Reddix and the Waldos also would dog­ and house­sit for some of the members, and they even got to hang out outside the Dead’s practices since Gravitch’s father was a real estate agent for the band. He’d not only tell the boys where the band was practicing, but he’d get the Waldos backstage passes to shows.

“We used to listen to them practice, get high outside, shoot baskets, hang out and do goofy stuff,” Reddix recalled.

“You’d smoke out, say 420, and the whole community picked it up,” Capper said.

First-hand evidence

Lesh did not return messages to confirm the Waldos’ account, but the Waldos have preserved a box of letters written between the members of their group during the ’70s, almost all of the handwritten notes making mention of 420 and some of them making mention of members of the Grateful Dead.
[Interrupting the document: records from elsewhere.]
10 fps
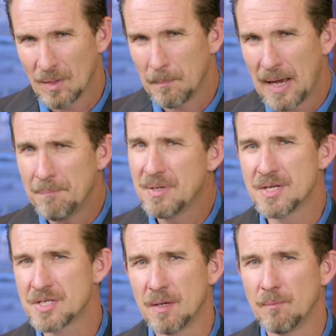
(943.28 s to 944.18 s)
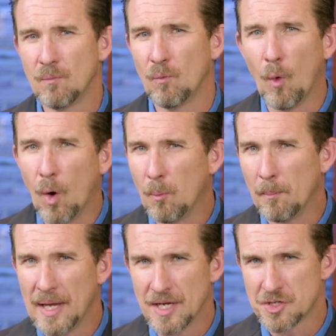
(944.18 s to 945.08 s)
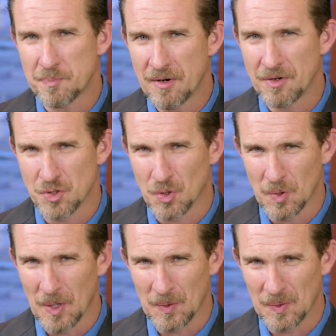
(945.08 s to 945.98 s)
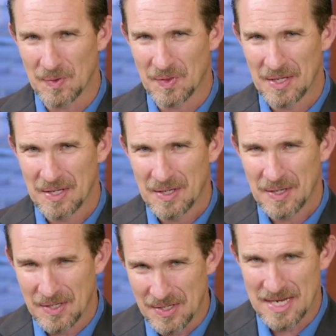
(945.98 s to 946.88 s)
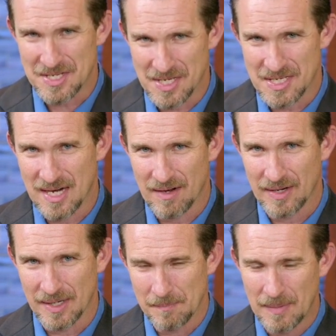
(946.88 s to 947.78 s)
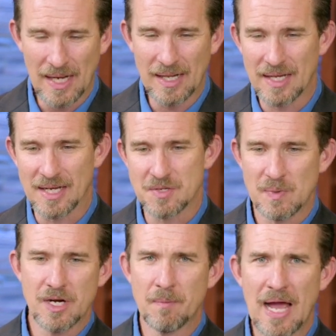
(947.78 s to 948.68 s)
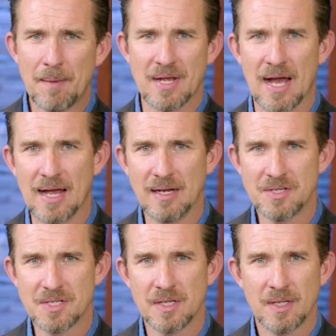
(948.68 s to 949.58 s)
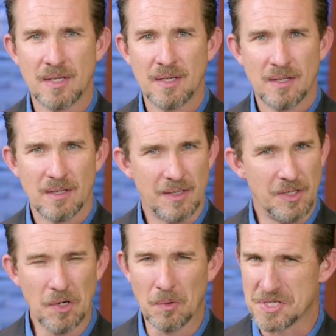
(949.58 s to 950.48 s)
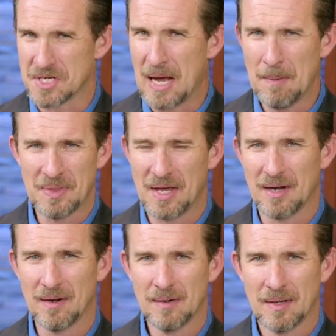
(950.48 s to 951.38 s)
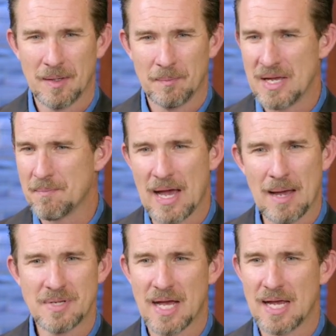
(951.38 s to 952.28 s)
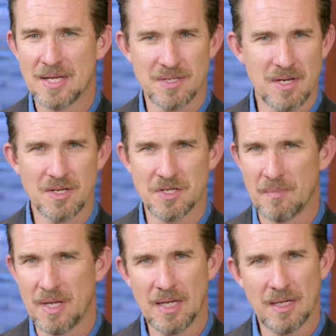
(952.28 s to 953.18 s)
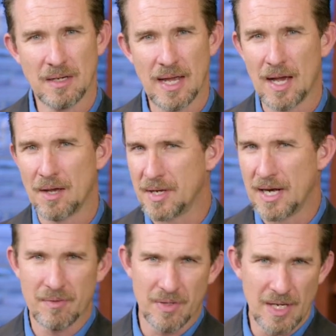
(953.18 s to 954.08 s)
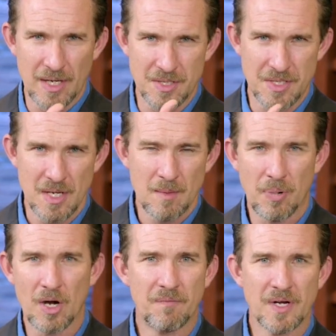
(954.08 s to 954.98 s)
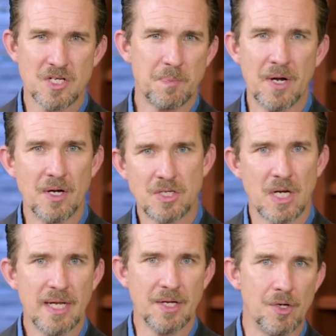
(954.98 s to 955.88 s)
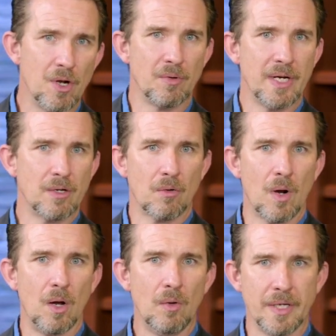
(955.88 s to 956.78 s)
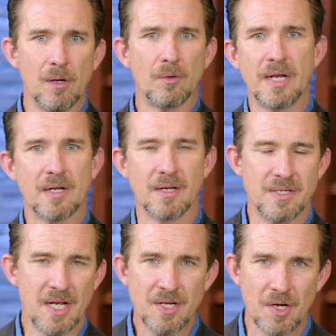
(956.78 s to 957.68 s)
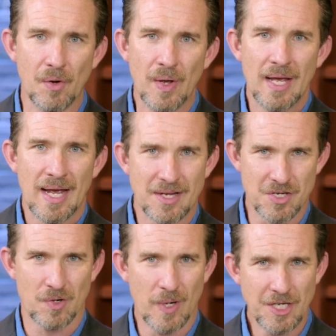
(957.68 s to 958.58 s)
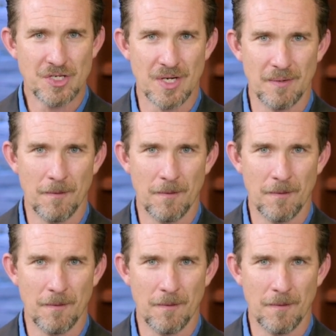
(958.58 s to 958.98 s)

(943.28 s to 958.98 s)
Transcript: Baptism won't make spiritual growth unnecessary. Meaning this when you're baptized, you don't stop there. Being baptized doesn't mean now that everything's perfect spiritually and you don't need to grow and you don't need to continue as a Christian.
“Last weekend I had a job as a doorman backstage at a concert. I smoked out with David Crosby and (Phil Lesh) and got paid twenty bucks. Wow, twenty bucks,” read Reddix, from a letter he’d written to Capper when Capper was off at college. “And in this letter, I rolled him a joint, and I stamped it down flat, I put it in there, and put, ‘P.S. A little 420 enclosed for your weekend, Dave.”

A letter from the 1970s shows one of the earliest uses of “420” by one of the men who call themselves the “Waldos.” (Photo: Jenny Kane, Reno Gazette Journal)
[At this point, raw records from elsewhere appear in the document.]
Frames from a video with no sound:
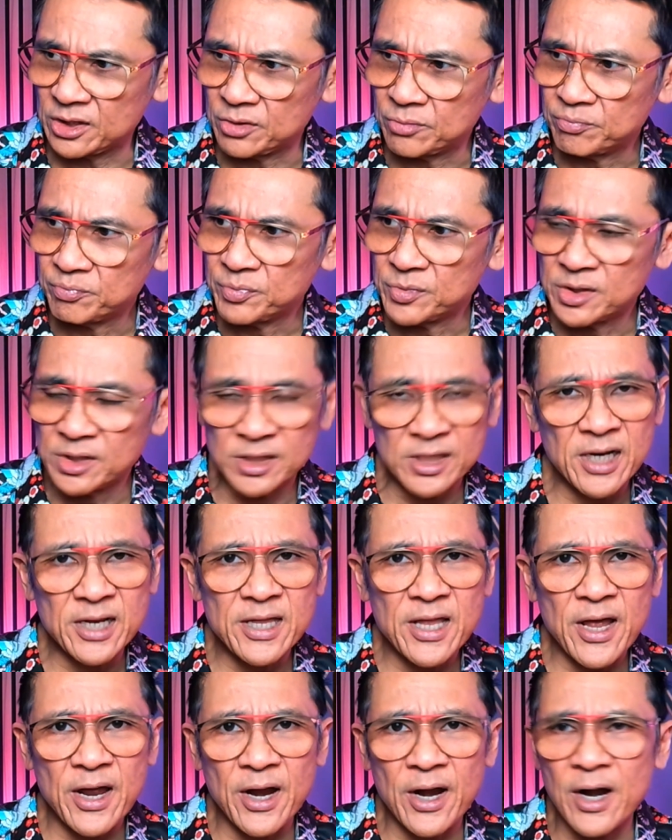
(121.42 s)
just
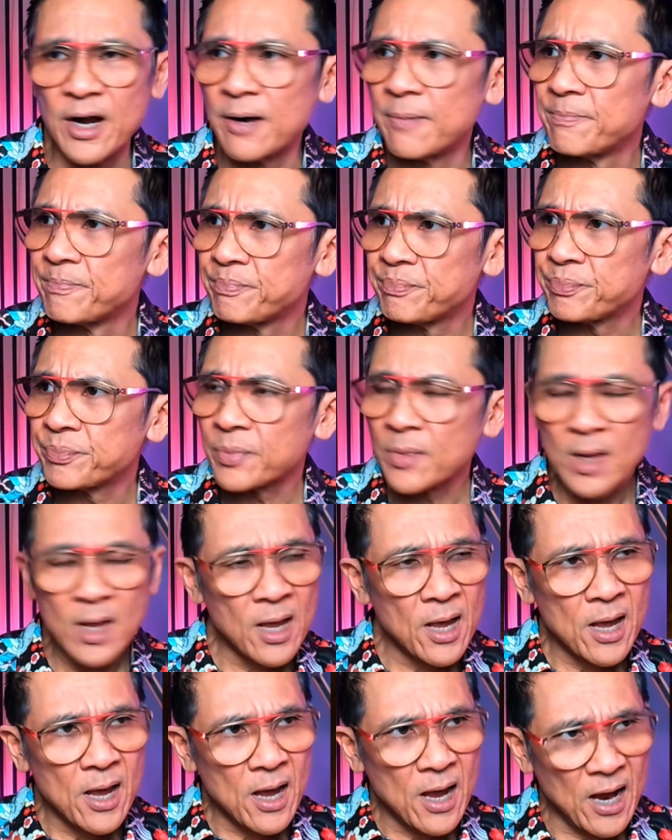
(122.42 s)
sitting there
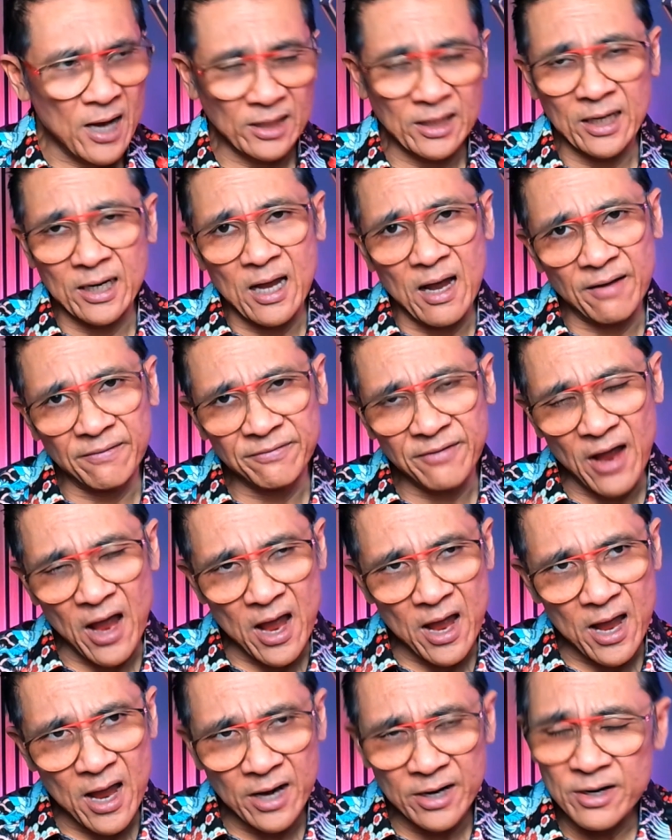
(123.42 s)
at the
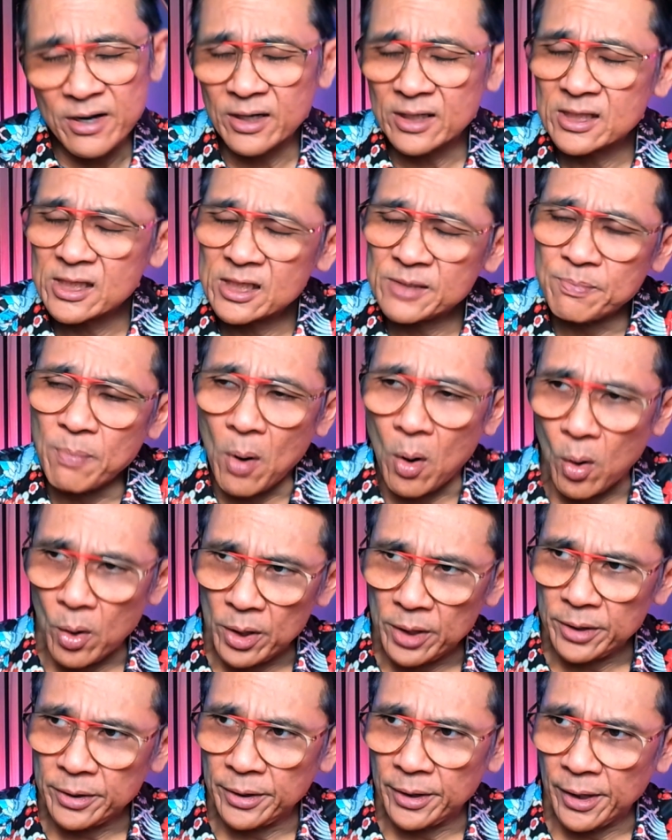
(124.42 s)
cafe and you're just
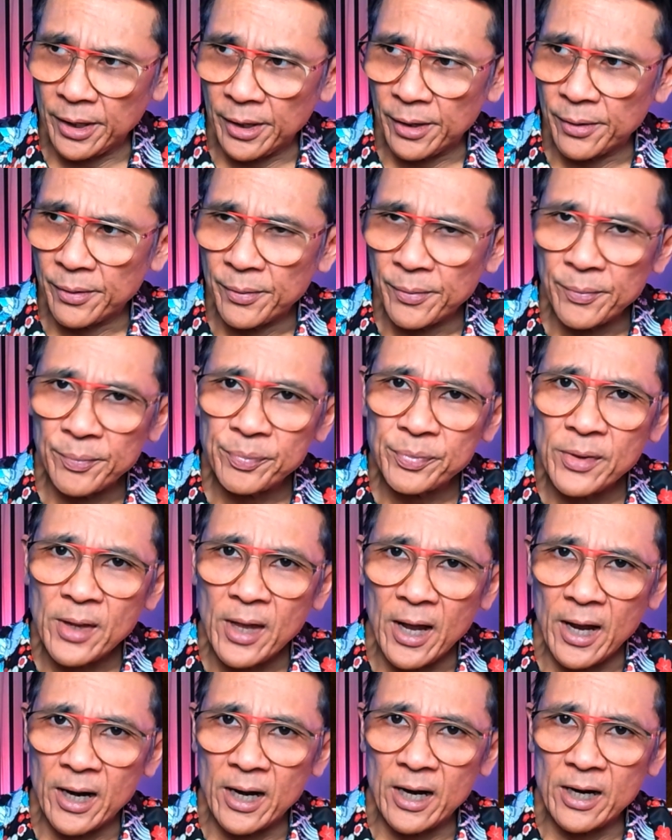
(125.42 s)
bored,
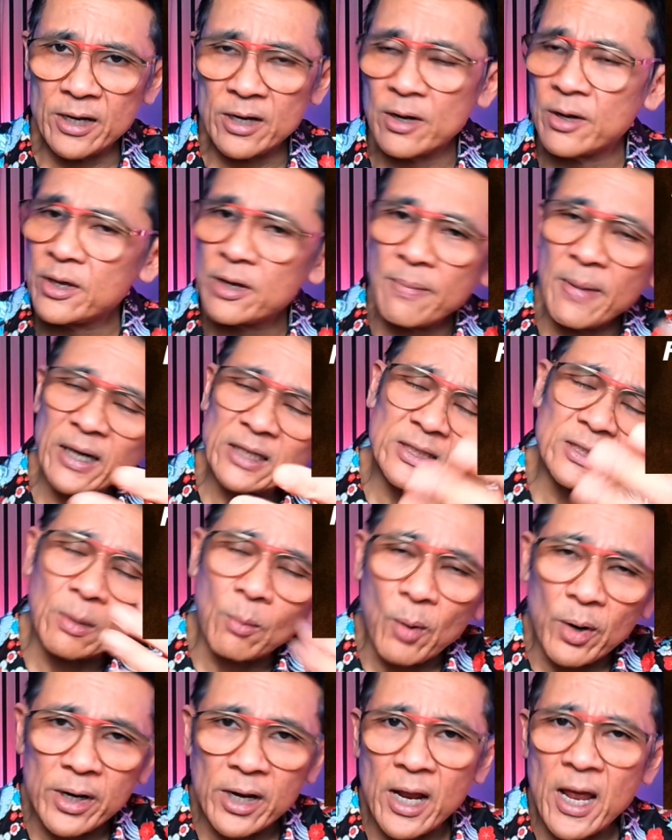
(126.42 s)
and you met
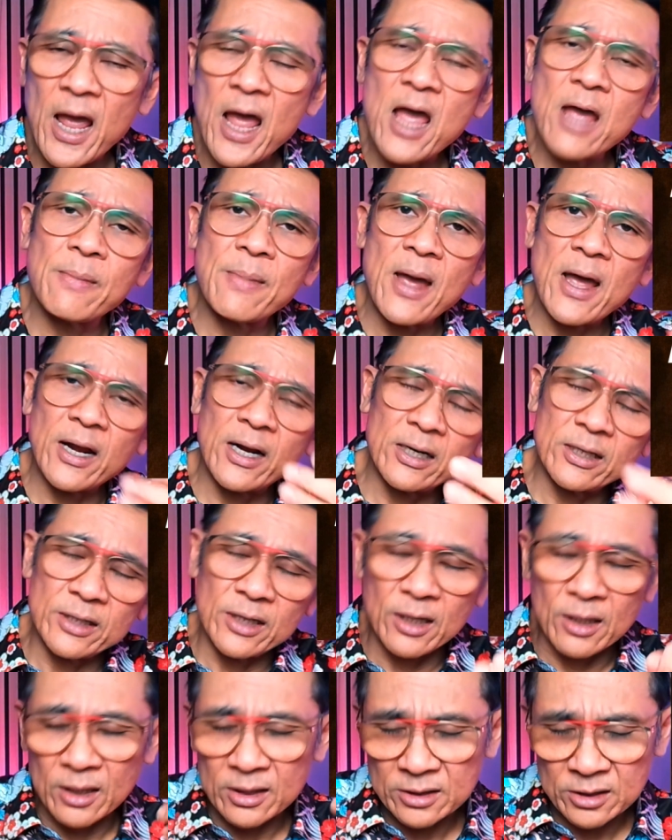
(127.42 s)
someone. Hey man,
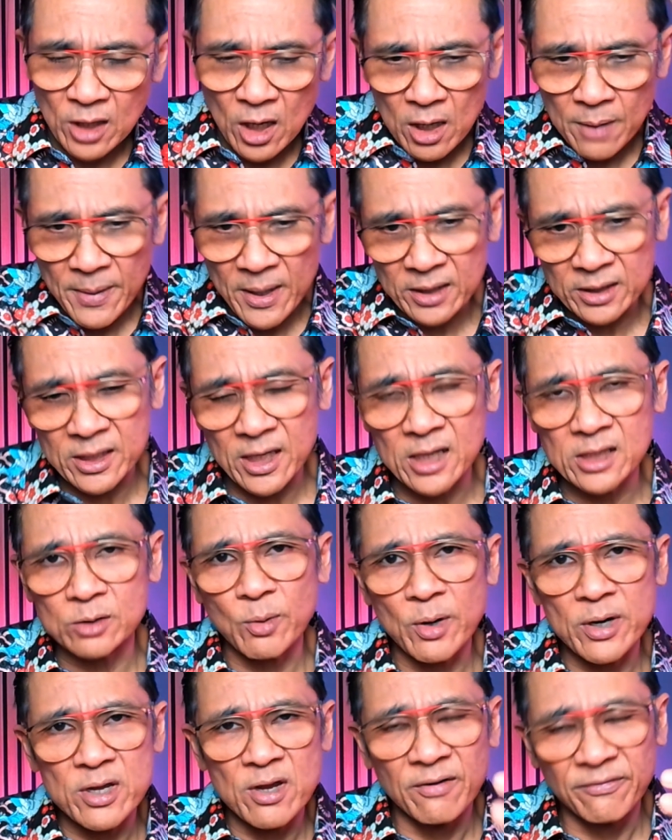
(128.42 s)
let's talk about
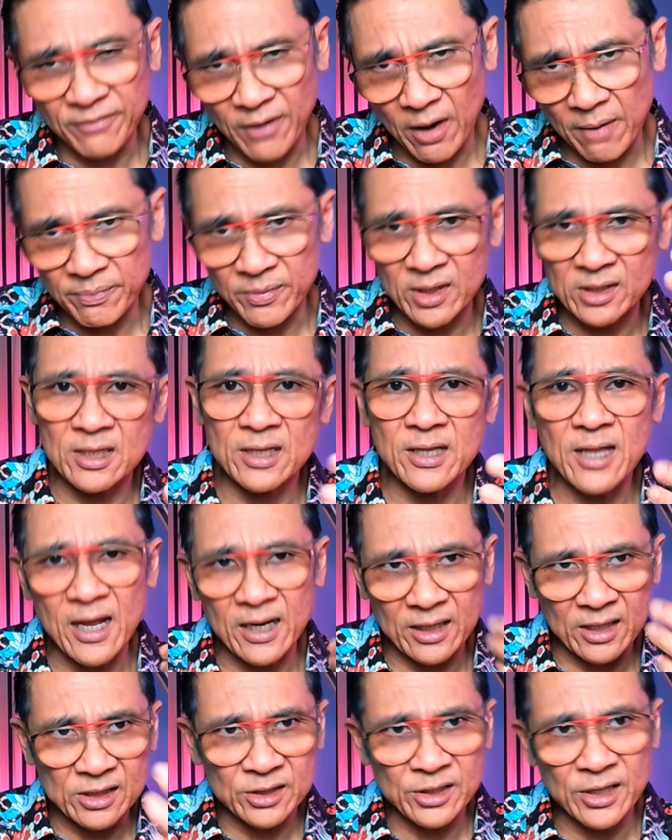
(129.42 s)
this. Where are you from? This and
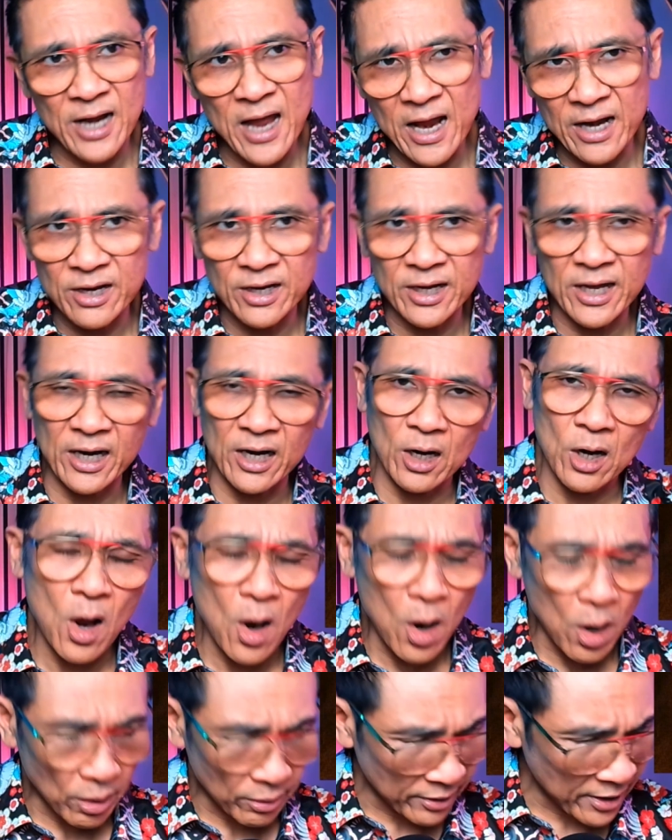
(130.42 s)
that, this and that. You get
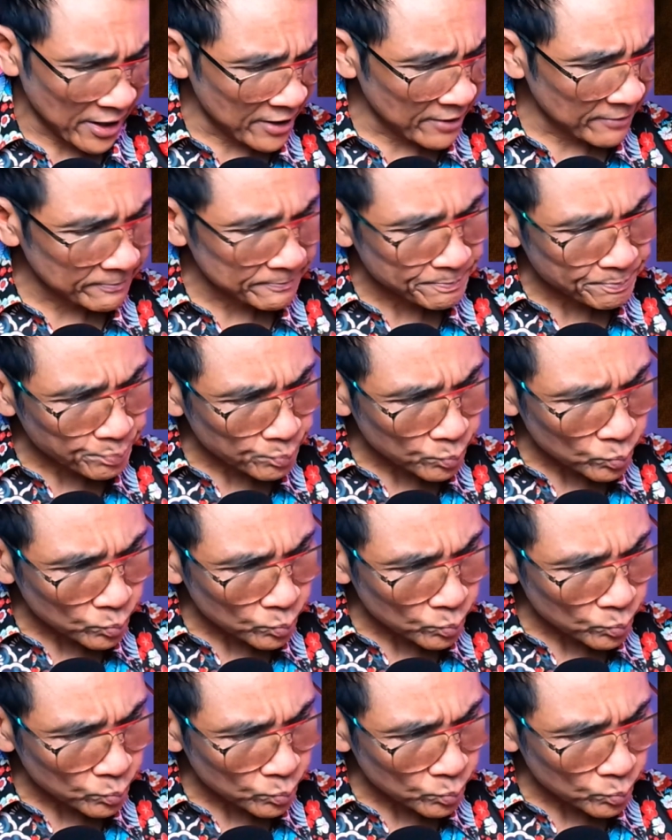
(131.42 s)
along, right?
The letters are yellowed, postmarked in the early 1970s and scrawled in the penmanship and voice of high schoolers. The letters talk about weed, and secret missions, tapeworms, genitals and rock ‘n roll.

“These letters, they’re a bunch of stoned ramblings,” Capper said.

The Waldos also have copies of the records of Newman, the Coast Guardsman who made the map. They searched for six years and hired a private investigator before they found Newman, who ended up homeless in San Jose.

Newman confirmed for the Waldos that he’d made the map, and that he’d been stationed at Point Reyes at the time the map was made. The Waldos went with Newman back to Point Reyes, but he couldn’t recall exactly where the abandoned grow had been.

Re-right-ing history

Since legalization has swept the nation, and more than half the states, D.C., Puerto Rico and Guam have legalized pot in either medical and/or recreational form, 420 has become even more popular.

Where marijuana is legal:

While it is no longer a code so much as a wink, the Waldos are glad to see 420 culture accepted on a larger scale. Still, they want folks to remember what it took to get to this point.

“We never thought pot would be legal when we were kids because you had to do everything underground because we were criminals, outlaws,” Reddix said.

“To be a stoner back in the day, it meant you were part of a brotherhood,” Capper said.

The Waldos have not made any money off their claim to fame yet, but they are co­-branding with Chemistry, a vape cartridge pen company located in Oakland. Their brand is called 420 Waldos 1971 and all net proceeds will be going to the Drug Policy Alliance, a non­profit aimed at ending the “war on drugs.”

The Waldos will be launching their brand at a local dispensary on, of course, April 20.

“We were just at the right place, the right time,” Reddix said.